Start of Data excerpts
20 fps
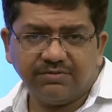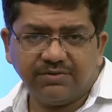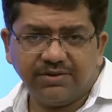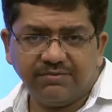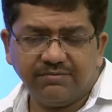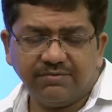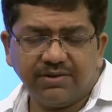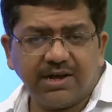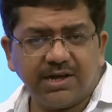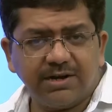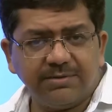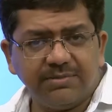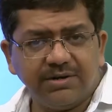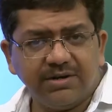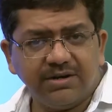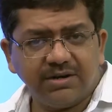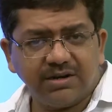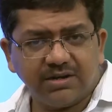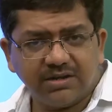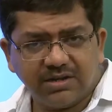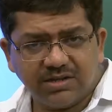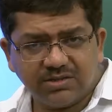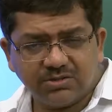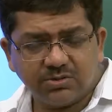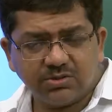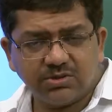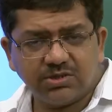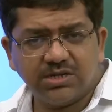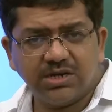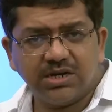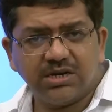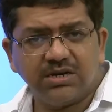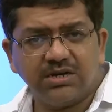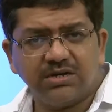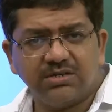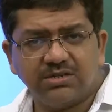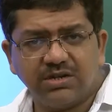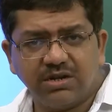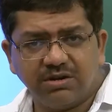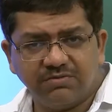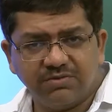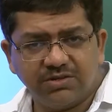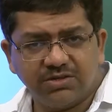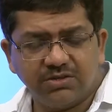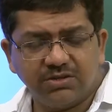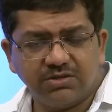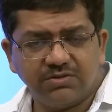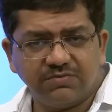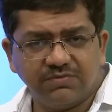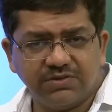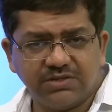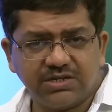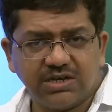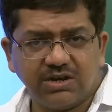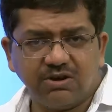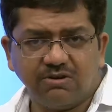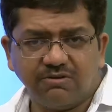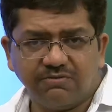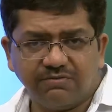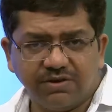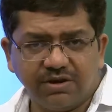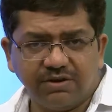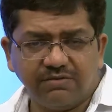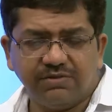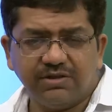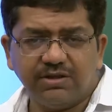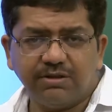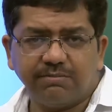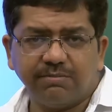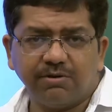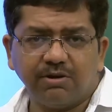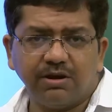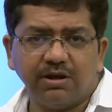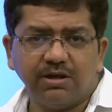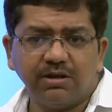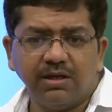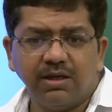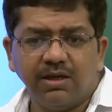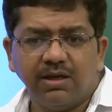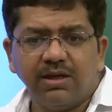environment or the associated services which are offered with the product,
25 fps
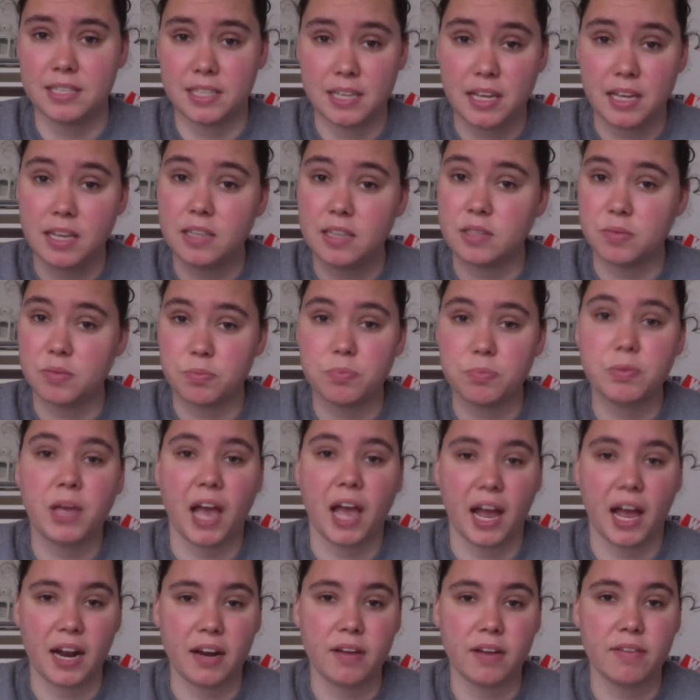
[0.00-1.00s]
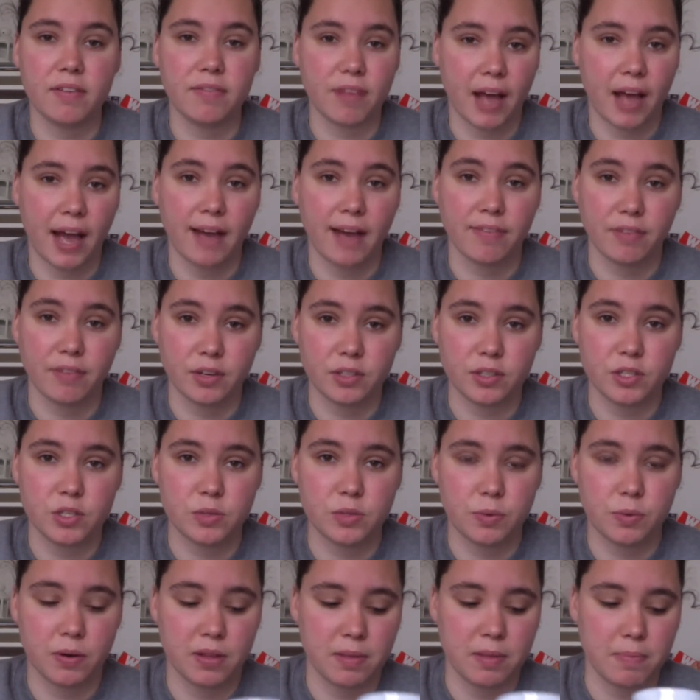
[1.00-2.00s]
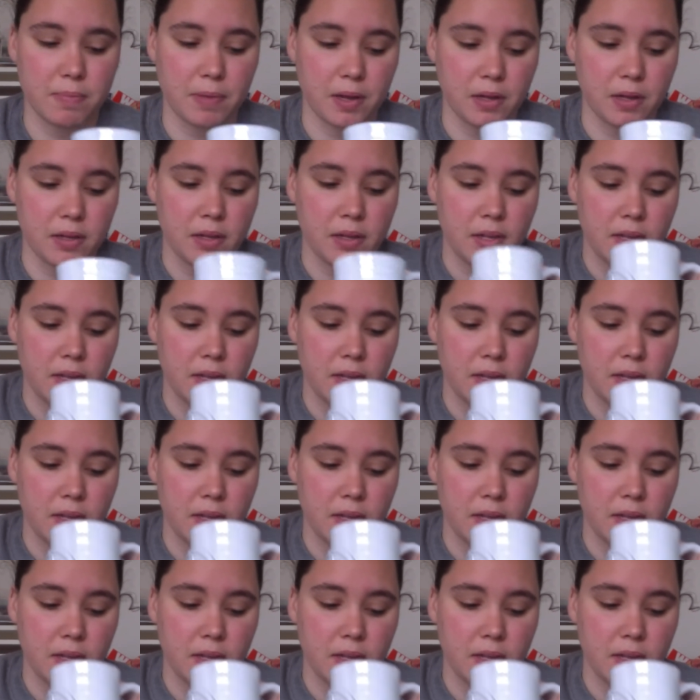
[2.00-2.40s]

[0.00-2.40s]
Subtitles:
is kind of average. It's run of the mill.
End of Data excerpts
--- Work request ---
Transcribe every entry word for word, but omit the pictures.

--- Response area ---
20 fps
environment or the associated services which are offered with the product,
25 fps
[0.00-1.00s]
[1.00-2.00s]
[2.00-2.40s]

[0.00-2.40s]
Subtitles:
is kind of average. It's run of the mill.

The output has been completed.